Il vaccino così costruito è stato somministrato ad ogni partecipante tre volte, una ogni 15 giorni e dopo avere o non avere trattato i pazienti in cART intensificata con dolutegravir con auranofin + nicotinamide. Il razionale del sottoporre i pazienti del gruppo 6 a questa sorta di "condizionamento" con auranofin (che ha la capacità di diminuire il numero di CD4 della memoria centrale, che costituiscono il maggiore e più resistente serbatoio di HIV latente) e nicotinamide (che è un inibitore dell'iston deacetilasi con una certa capacità anti-latenza), era quello di dare un aiuto ai CD8 nel riconoscimento del virus stimolato dalle cellule dendritiche addestrate dai peptidi di Gag.

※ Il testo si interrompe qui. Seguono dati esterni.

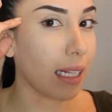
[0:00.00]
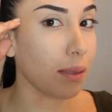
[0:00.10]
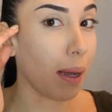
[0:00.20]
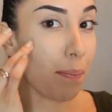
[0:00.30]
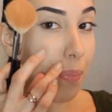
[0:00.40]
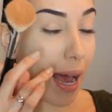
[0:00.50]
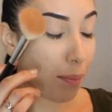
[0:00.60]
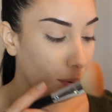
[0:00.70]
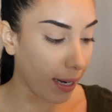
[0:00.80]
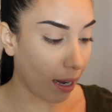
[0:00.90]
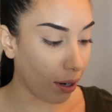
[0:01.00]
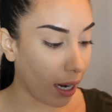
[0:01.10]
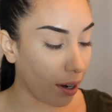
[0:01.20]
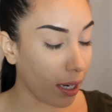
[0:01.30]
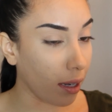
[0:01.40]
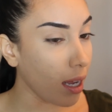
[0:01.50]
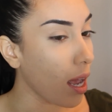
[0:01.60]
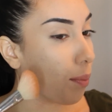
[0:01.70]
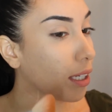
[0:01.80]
That's my bad breakout area,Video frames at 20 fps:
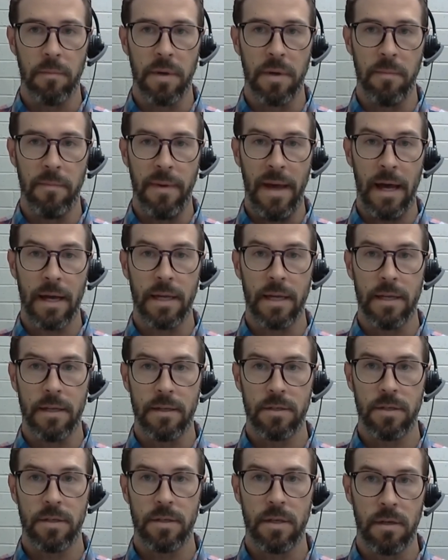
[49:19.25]
back
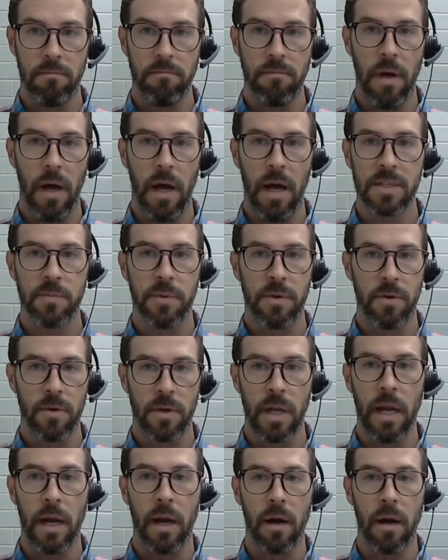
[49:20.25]
into hospital
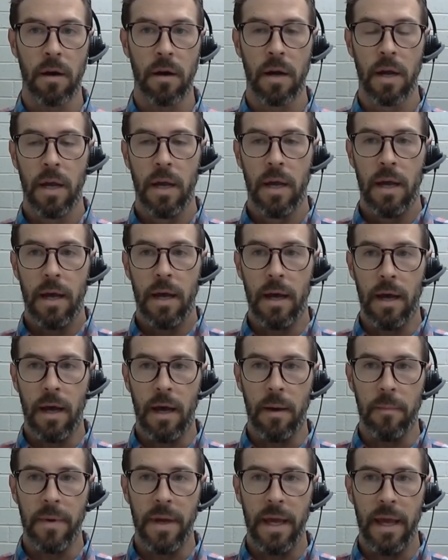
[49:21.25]
care.
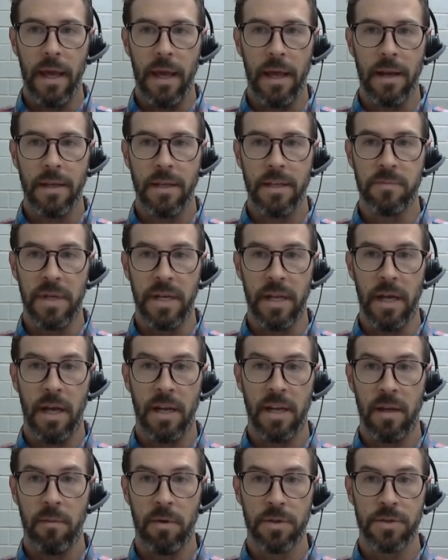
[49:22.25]
And he's been
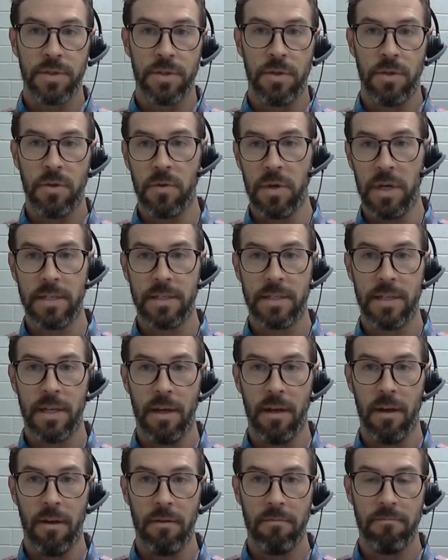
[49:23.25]
unable to
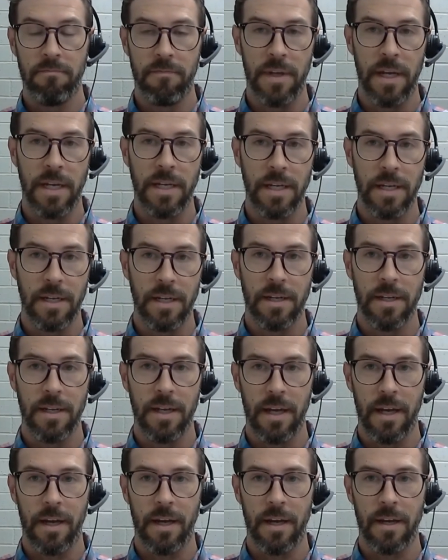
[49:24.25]
until they needed
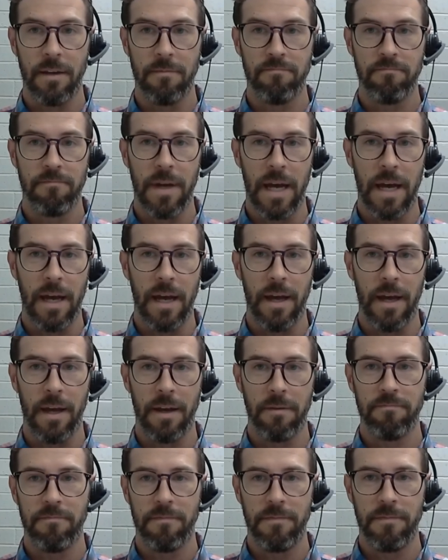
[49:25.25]
a
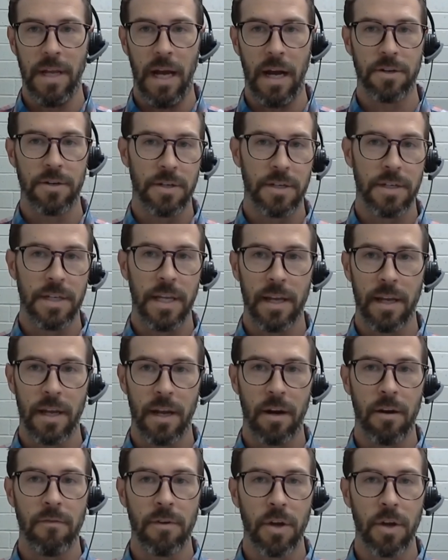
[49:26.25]
doctor to take
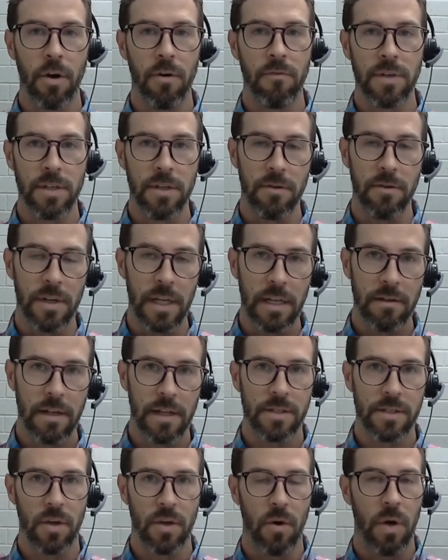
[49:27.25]
care of a COVID unit.
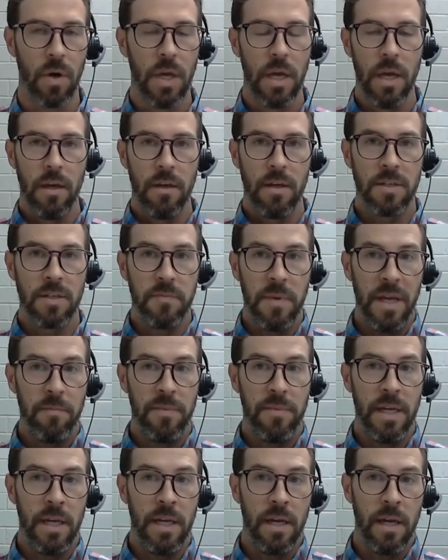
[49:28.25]
And so this may
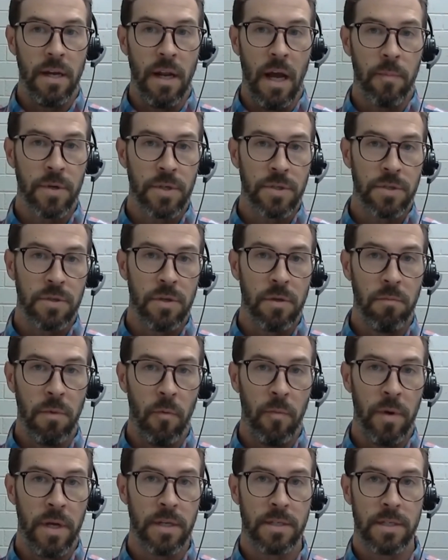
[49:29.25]
be an opportune
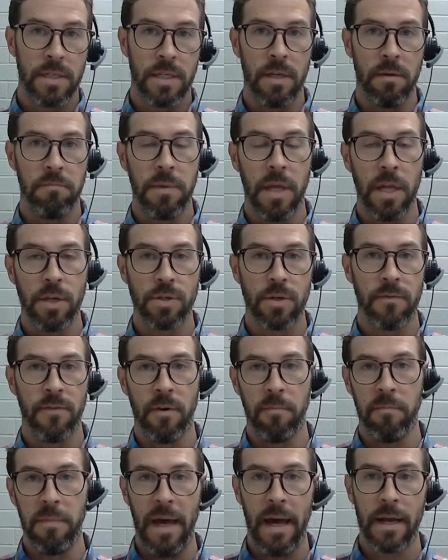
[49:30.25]
moment to get your
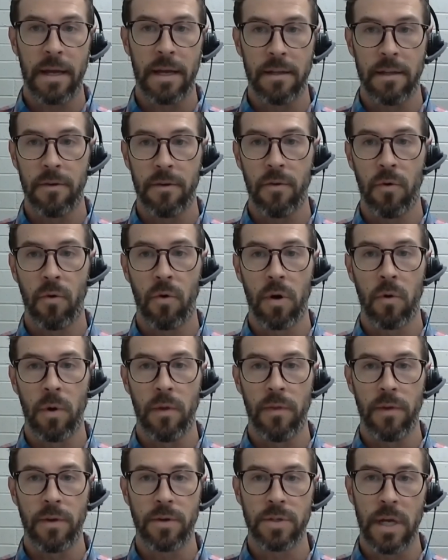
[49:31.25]
foot back into the door
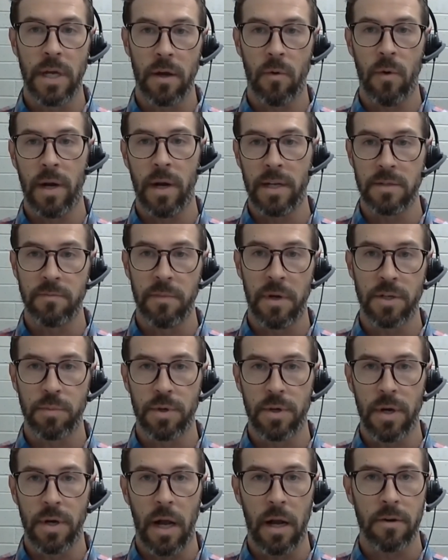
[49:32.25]
when there's not quite as much
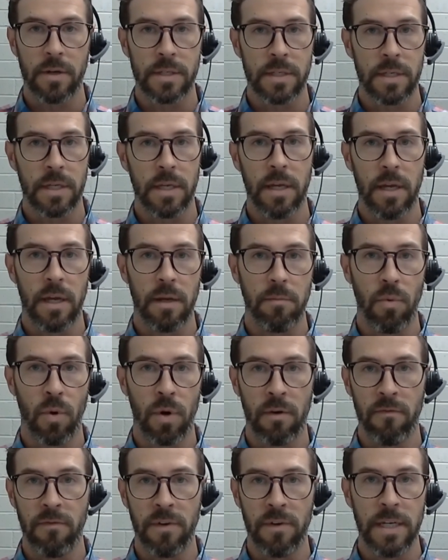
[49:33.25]
bureaucracy and
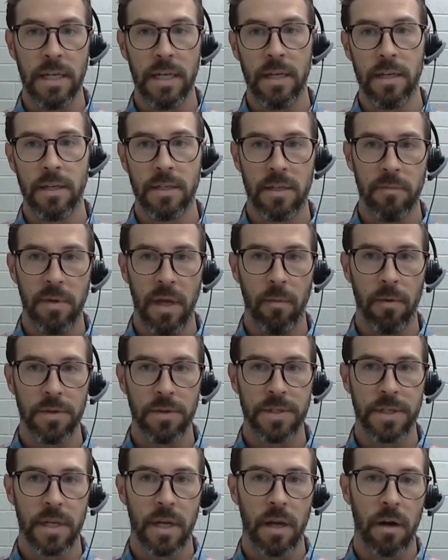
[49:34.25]
more of a need to be able
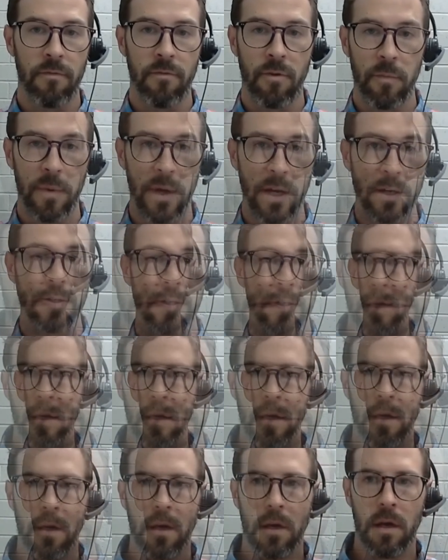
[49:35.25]
to care for
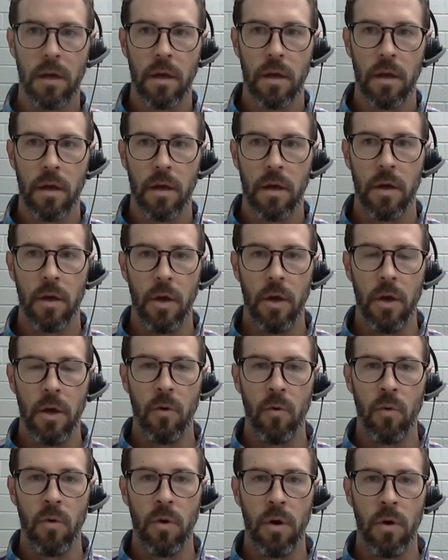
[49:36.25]
patients.
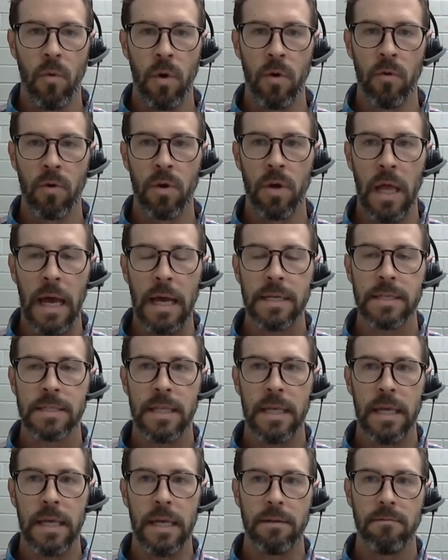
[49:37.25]
we realized
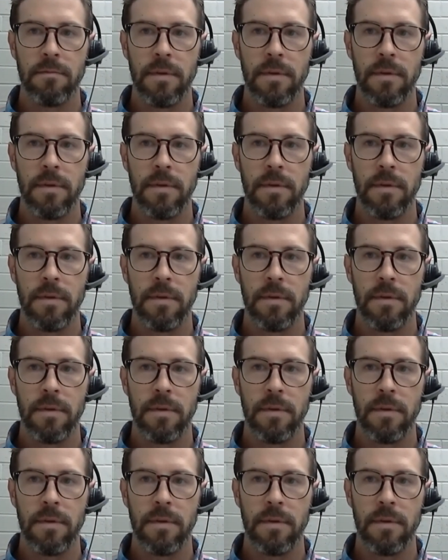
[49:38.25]
thatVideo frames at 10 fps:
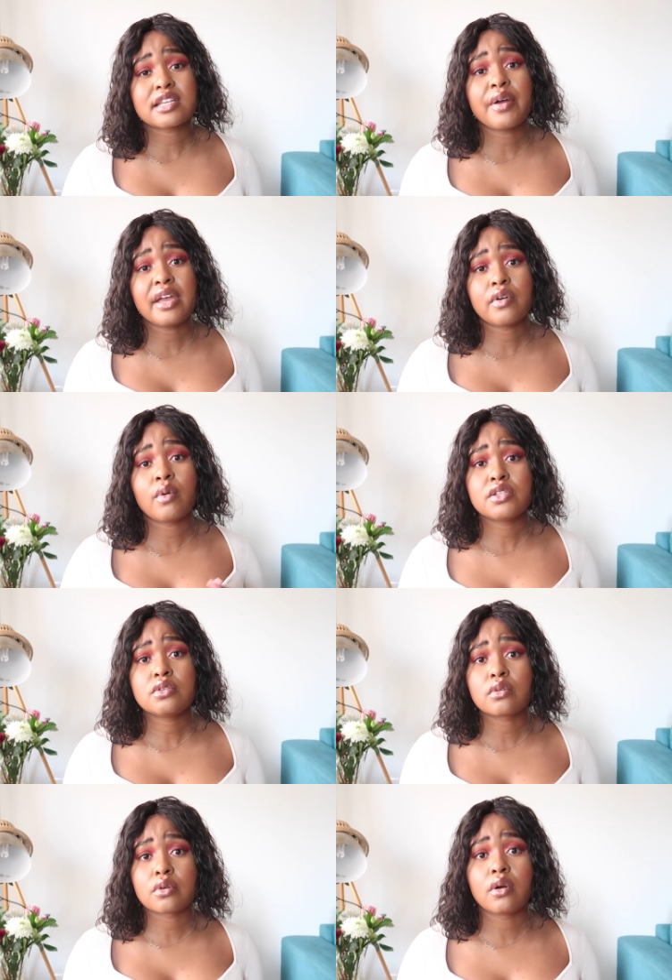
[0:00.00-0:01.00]
However, once
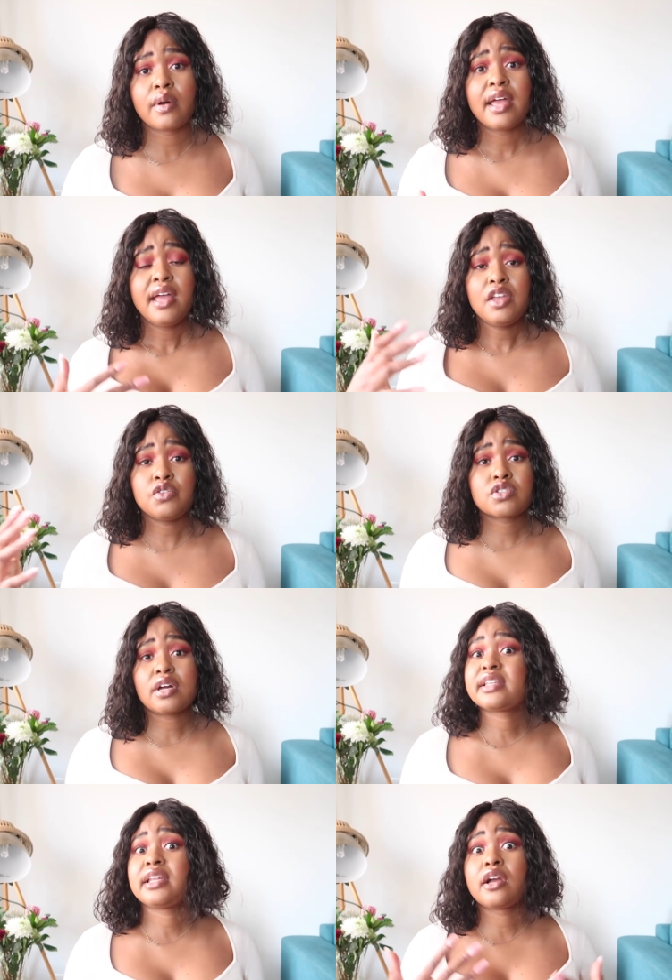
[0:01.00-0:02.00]
you grow and you
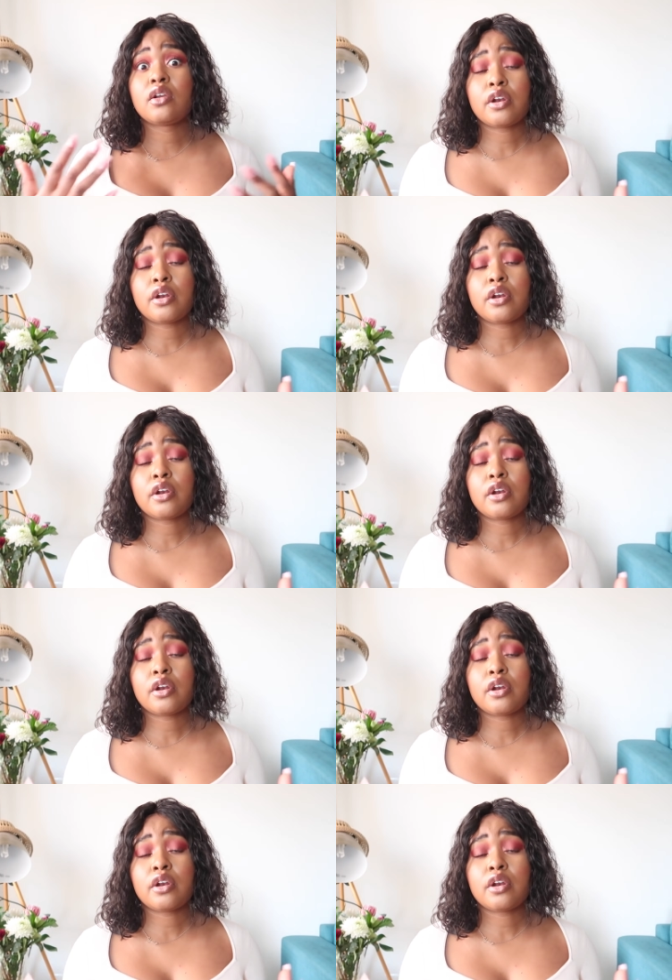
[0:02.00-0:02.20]
start getting a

Tutti i partecipanti poi, come sappiamo, hanno sospeso ogni trattamento.

La sostanza dell'articolo pubblicato adesso ci dice che, quando sono state esaminate in vitro le risposte dei linfociti T (prelevandoli dopo ogni somministrazione della MDDCT e anche a 120 giorni dall'ultima somministrazione), si è visto che il vaccino personalizzato non era solo fattibile, ma era stato efficace nello stimolare risposte contro il virus, senza per altro avere effetti avversi di grado superiore a 1.
Le risposte immuni nei due gruppi di pazienti sono state abbastanza simili, ma chi ha ricevuto il protocollo completo ha anche avuto livelli di DNA provirale più bassi. Questo è coerente con quanto Savarino ha visto nella sperimentazione con i macachi: il virus non è stato eradicato, ma, alla sospensione di ogni terapia, il controllo della viremia associato alla immunità cellulo-mediata anti-Gag è stato prolungato.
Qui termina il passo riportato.